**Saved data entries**
########################################

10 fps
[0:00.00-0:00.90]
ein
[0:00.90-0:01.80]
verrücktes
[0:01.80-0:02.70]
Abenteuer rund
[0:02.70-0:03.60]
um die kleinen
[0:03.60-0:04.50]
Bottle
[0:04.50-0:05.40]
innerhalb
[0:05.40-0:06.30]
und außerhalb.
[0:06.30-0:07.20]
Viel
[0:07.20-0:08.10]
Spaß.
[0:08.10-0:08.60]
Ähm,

########################################

**Your objective**
Repeat every record exactly as written, please.

**Problem solution**
10 fps
[0:00.00-0:00.90]
ein
[0:00.90-0:01.80]
verrücktes
[0:01.80-0:02.70]
Abenteuer rund
[0:02.70-0:03.60]
um die kleinen
[0:03.60-0:04.50]
Bottle
[0:04.50-0:05.40]
innerhalb
[0:05.40-0:06.30]
und außerhalb.
[0:06.30-0:07.20]
Viel
[0:07.20-0:08.10]
Spaß.
[0:08.10-0:08.60]
Ähm,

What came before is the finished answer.